Arnhem part 3
This entry was posted on February 17, 2015.
The final section of our whirlwind tour of Arnhem would take us to the Hartenstein Hotel (the Oosterbeek Airborne museum) and to the Arnhem Oosterbeek cemetery.
In the grounds of the museum there are three 17 pounders (literally salvaged from around Oosterbeek - meaning that 3 of the 11 guns that went into action during the battle survive) and an M4 Sherman, commemorating the final liberation of the area in april 1945. It’s easy to forget exactly how huge these 17lbr guns were. The Hartenstein Hotel was the headquarters and one of the casualty station for the British Airborne while they were in Oosterbeek. The Museum now tells the story of the Arnhem landings .

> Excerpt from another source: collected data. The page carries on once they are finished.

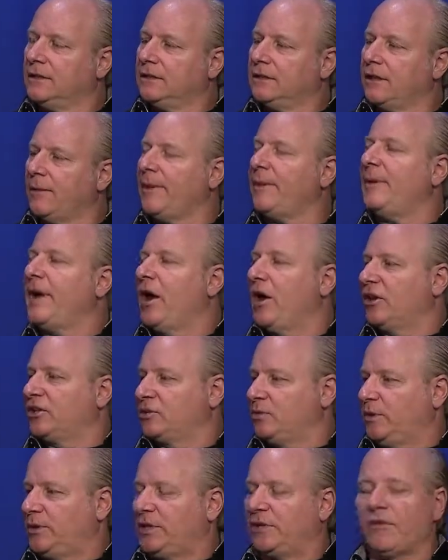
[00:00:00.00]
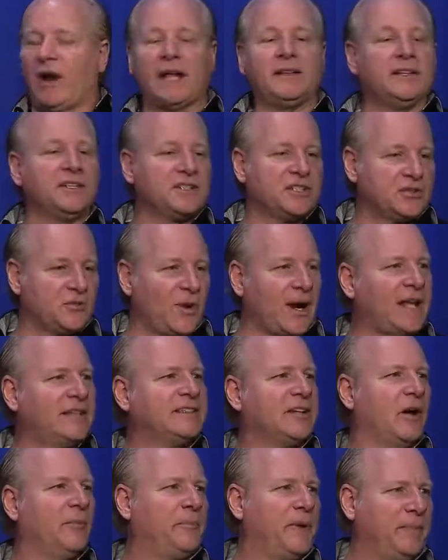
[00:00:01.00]
Let me be honest with you, right? This is what I
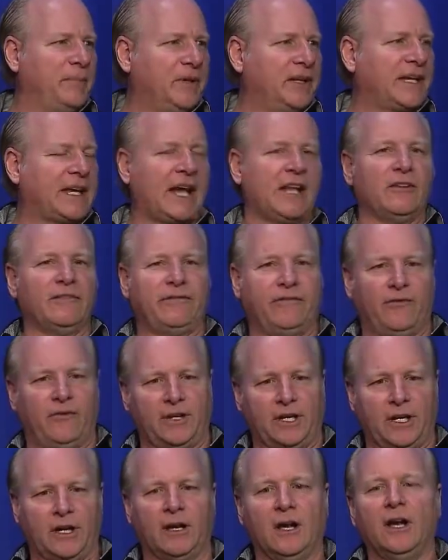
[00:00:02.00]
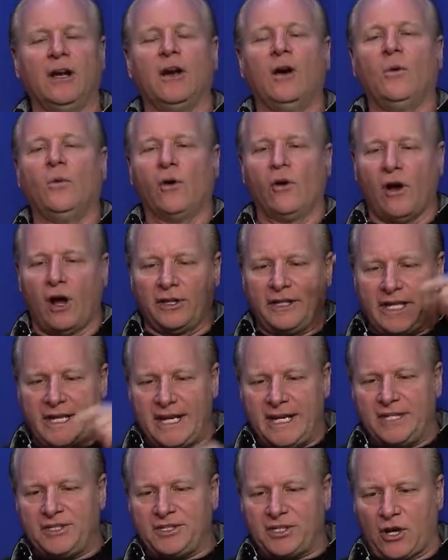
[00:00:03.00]
tell people in California. We're on the
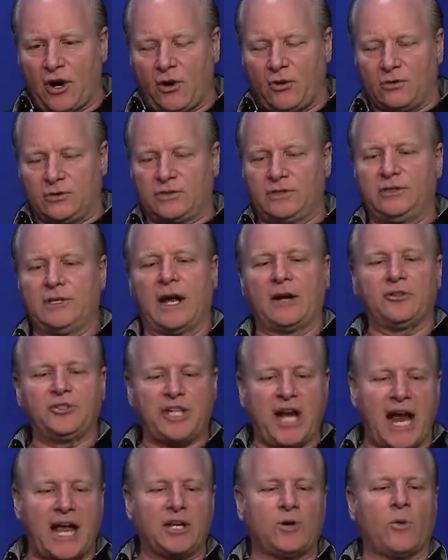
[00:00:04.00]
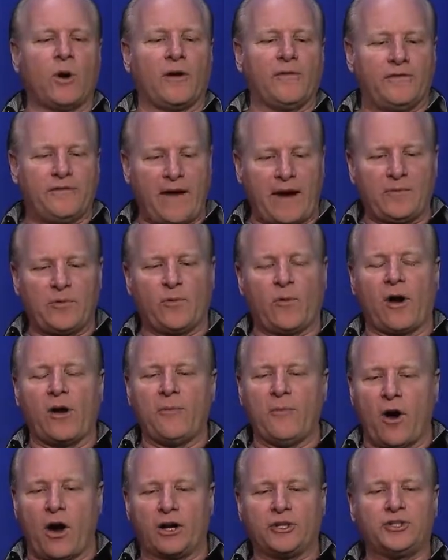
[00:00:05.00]
East Coast. Now, January, February,
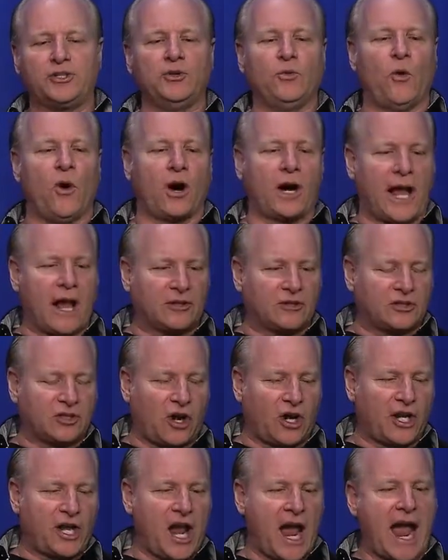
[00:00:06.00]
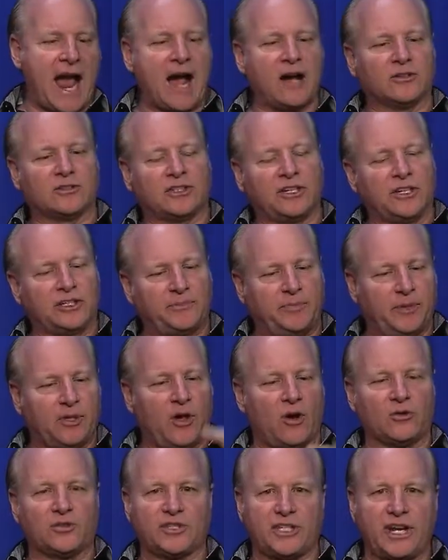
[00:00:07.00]
March, you walk outside of your house and it's
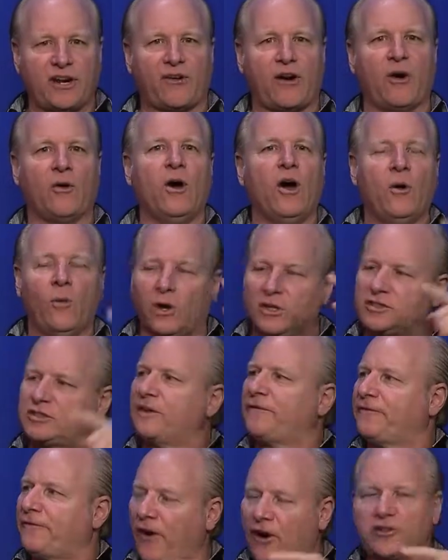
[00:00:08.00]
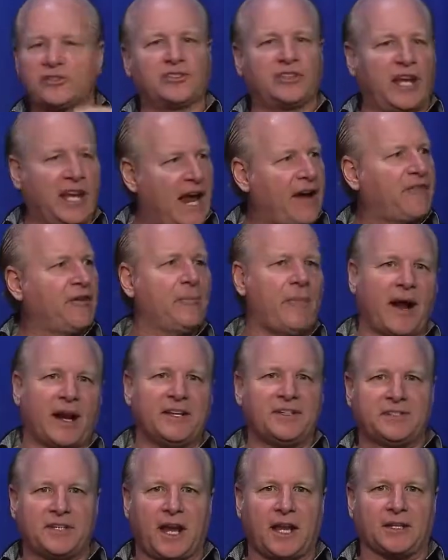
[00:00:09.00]
below 0. What's the first thing everybody
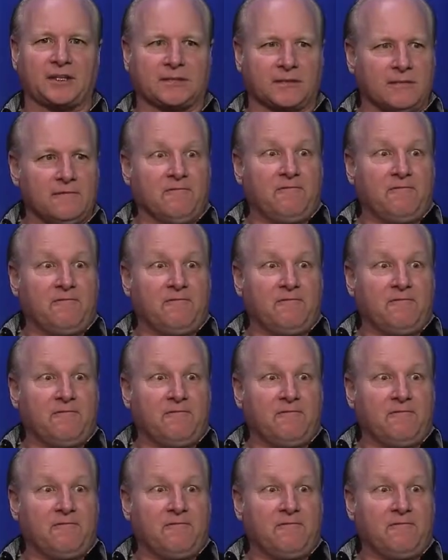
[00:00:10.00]
says?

The Museum is full of artifacts and photos from the battle (which solved Rich’s and Jasper’s debate over fences - waist high wire fences it is!). Photos from the time can give essential information on the battle and small details which can be easily missed (like a photo of StuG III crew wearing helmets). Both sides sent war correspondents and photographers to the battle: the British initially because of the expected successful crossing of the Rhine, and the Germans to record their own expected victory.

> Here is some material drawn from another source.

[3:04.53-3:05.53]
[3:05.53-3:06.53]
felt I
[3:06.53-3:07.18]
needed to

The exhibition moved downstairs to the ‘Arnhem Experience’ (a walkthrough display showing the essentails of the battle). There was also a moving exhibition on the effect on the Dutch populace, who were given two hours to vacate the area. What they didn’t take with them was looted by the Germans. There was also information on the ‘Hunger Winter’ where thousands of Dutch starved in the German occupied zones.
After Hartenstein, we took a trip to the Arnhem Ooseterbeek War Graves Cemetery. I’m not ashamed to say I found the place very moving and was in tears at several points during our visit. Even thinking about it now as I write this makes me quite emotional.

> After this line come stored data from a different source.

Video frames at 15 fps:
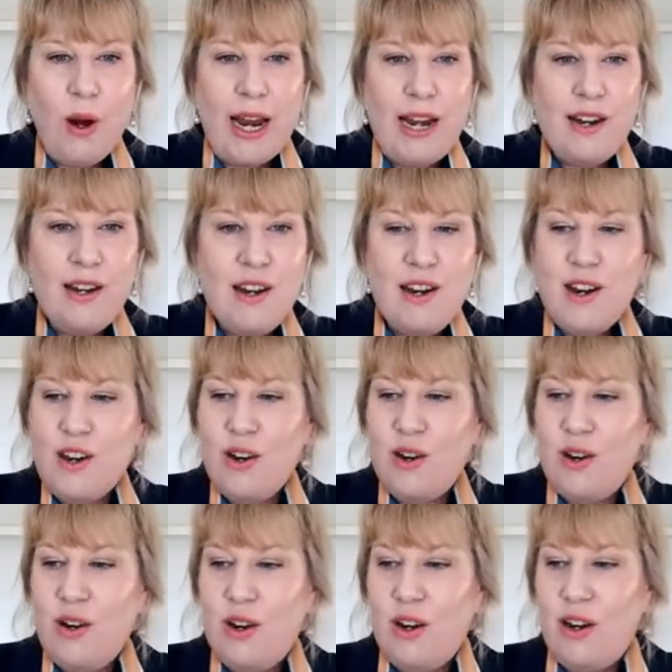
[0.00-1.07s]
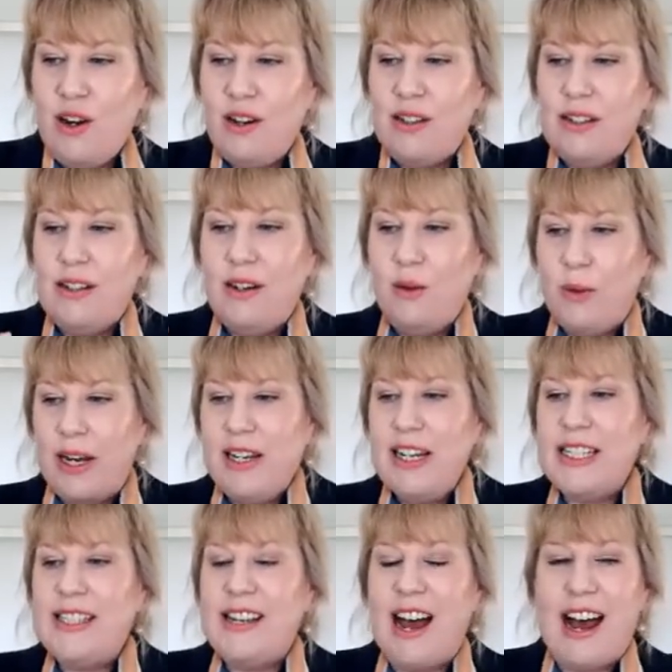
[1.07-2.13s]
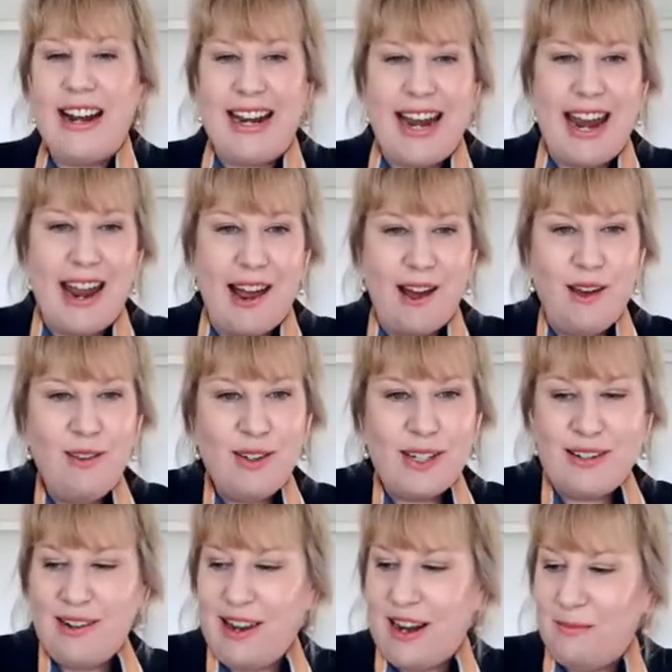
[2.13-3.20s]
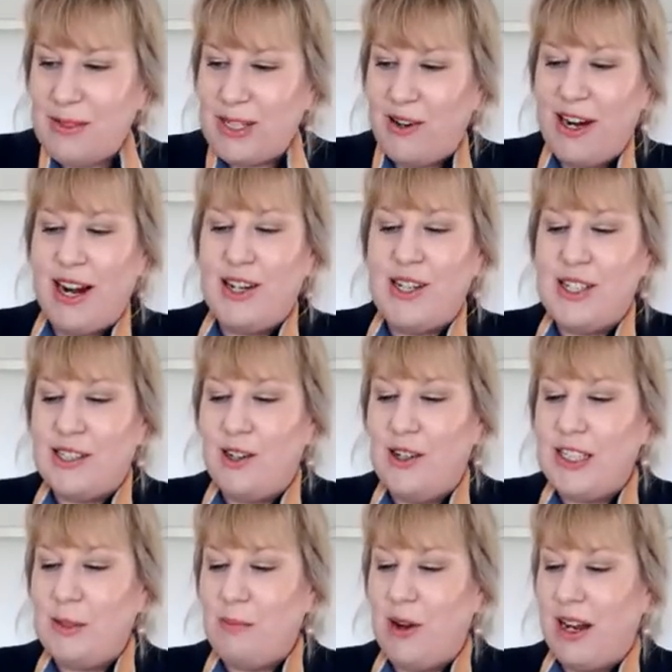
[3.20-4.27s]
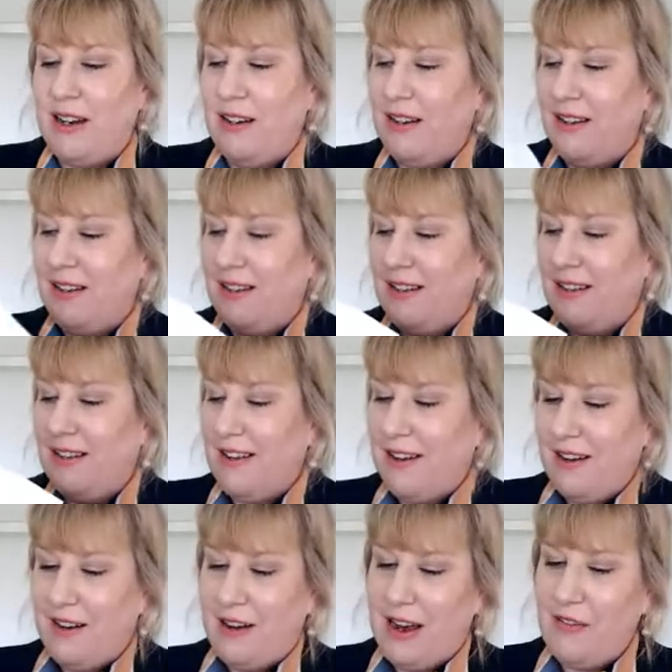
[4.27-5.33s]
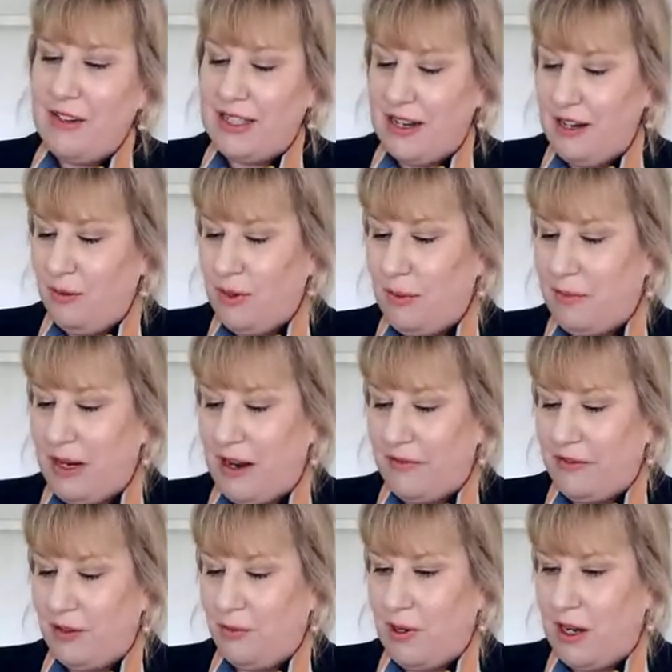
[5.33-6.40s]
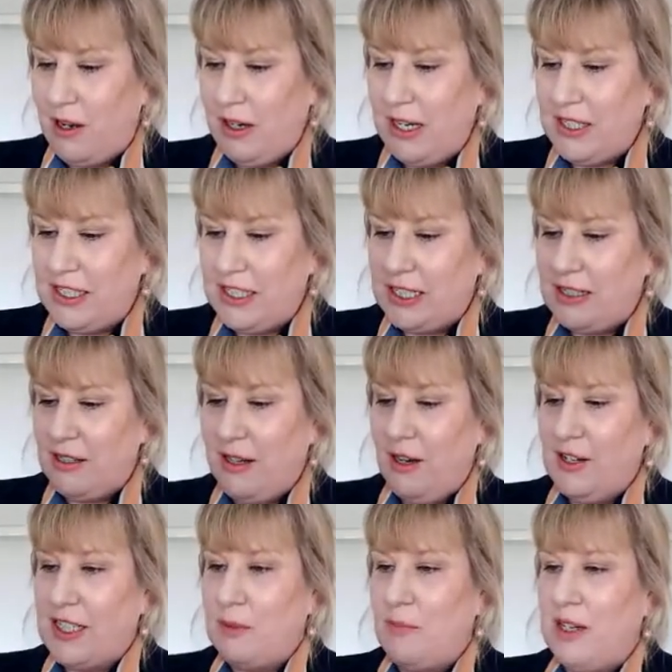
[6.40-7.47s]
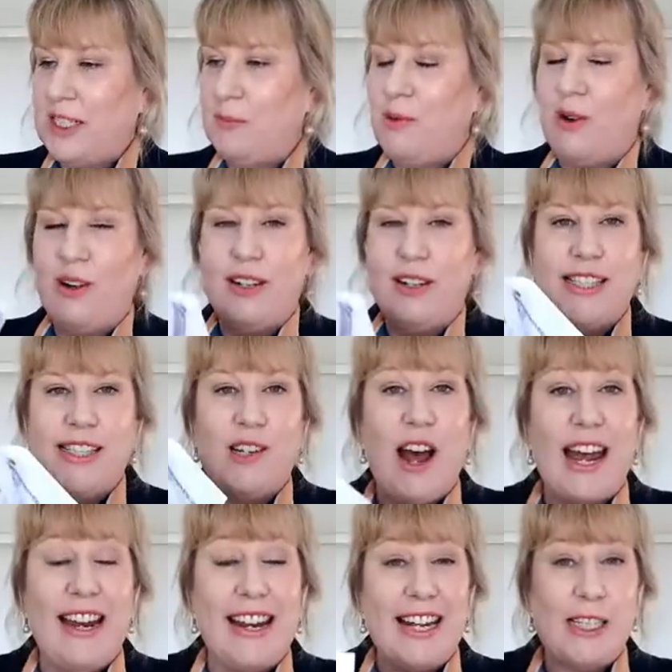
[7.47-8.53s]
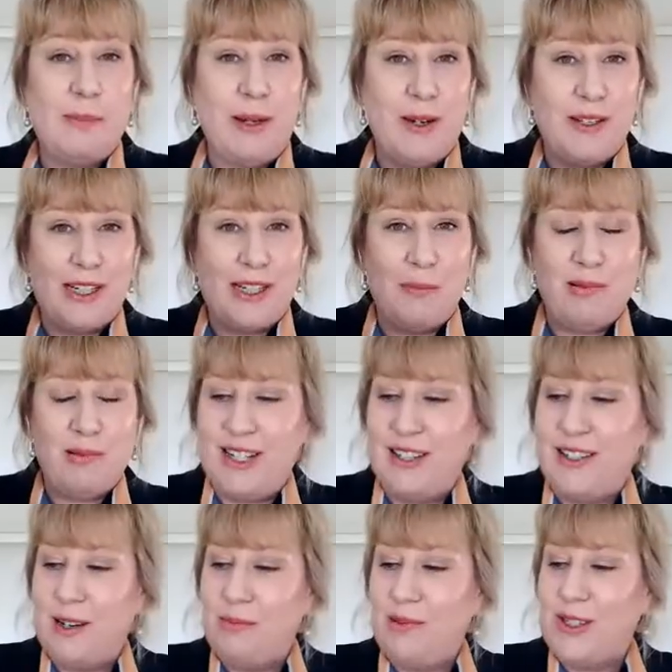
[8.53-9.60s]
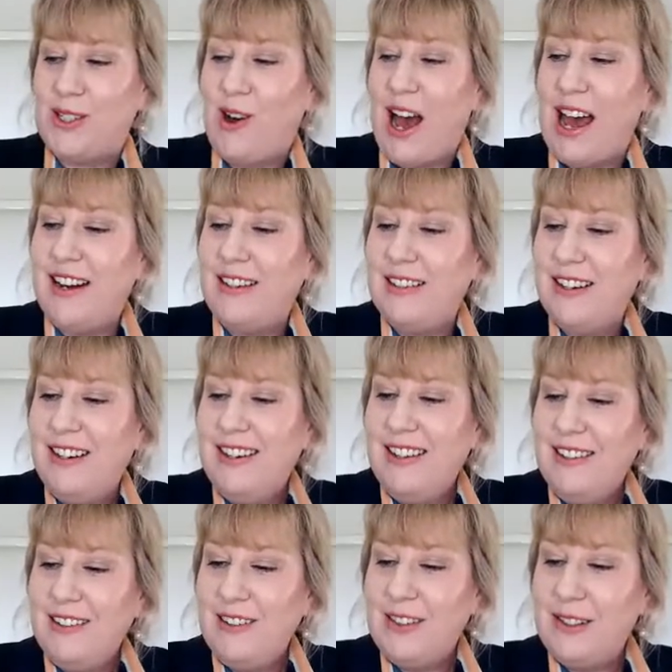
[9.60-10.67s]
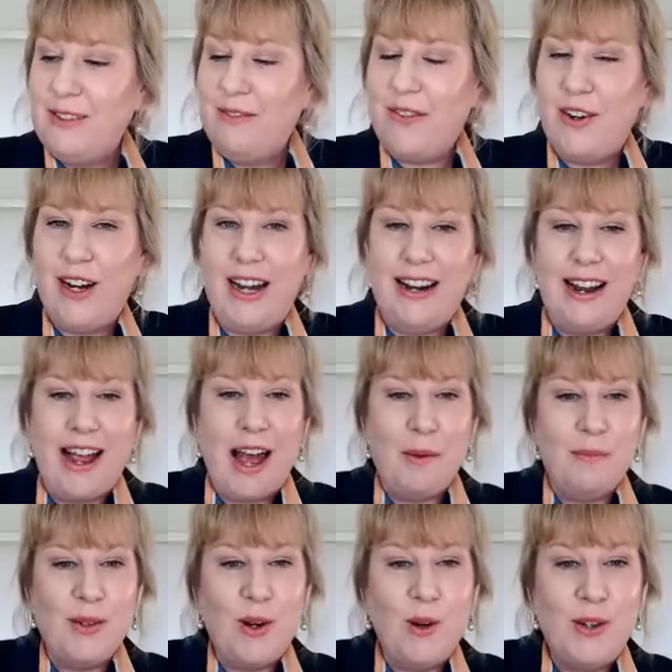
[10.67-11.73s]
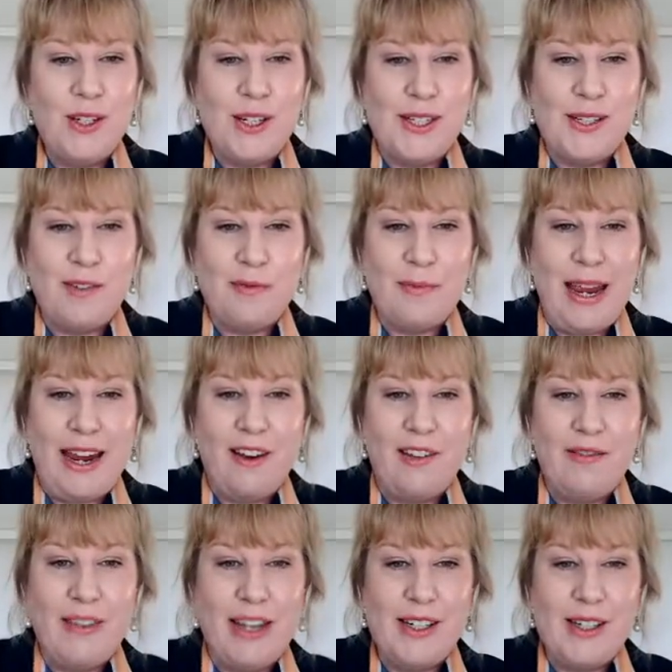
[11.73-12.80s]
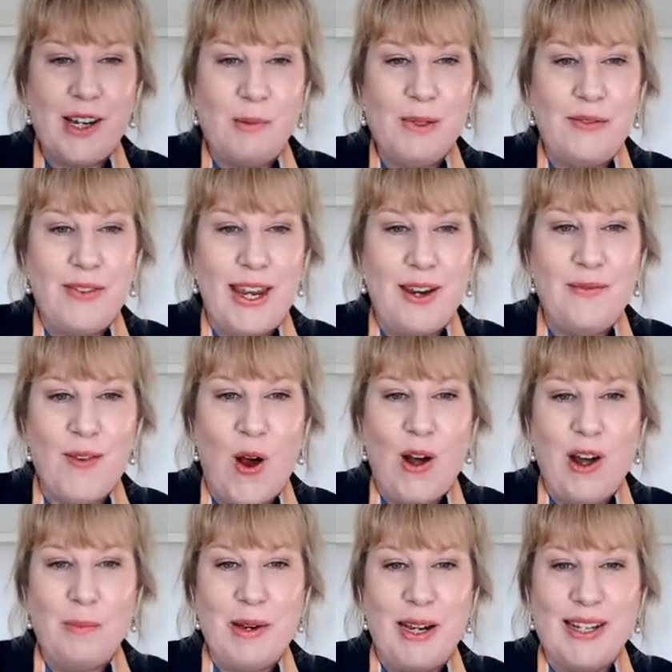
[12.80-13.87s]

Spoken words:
When you're starting out, and I'm sorry, I haven't done a webinar for a while. I just lost my spot on the slide, and that's because I printed double-sided. It's very conscious of me in terms of the environment.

Over 1700 tombstones, each showing the different nationalities and backgrounds of the troops who fought here. Some had personal inscriptions from their families, quite a few are still ‘known unto God’, unidentified Allied soldiers who fell at Arnhem and Oosterbeek. Some were from later campaigns, such as the crossing of the Rhine; soldiers were brought to the nearest cemetery for burial. I’m glad I had another opportunity to pay my respects (this is my second visit).
I’d like to thank Jasper and Christy for making our trip possible and Richard Clarke who added to the enlightening conversation on our tour of the battlefield. If you are at all interested in the battles around Arnhem and Oosterbeek, nothing beats seeing them first-hand. This visit really has put a number of pieces of the puzzle into place, helped by having two expert guides with me.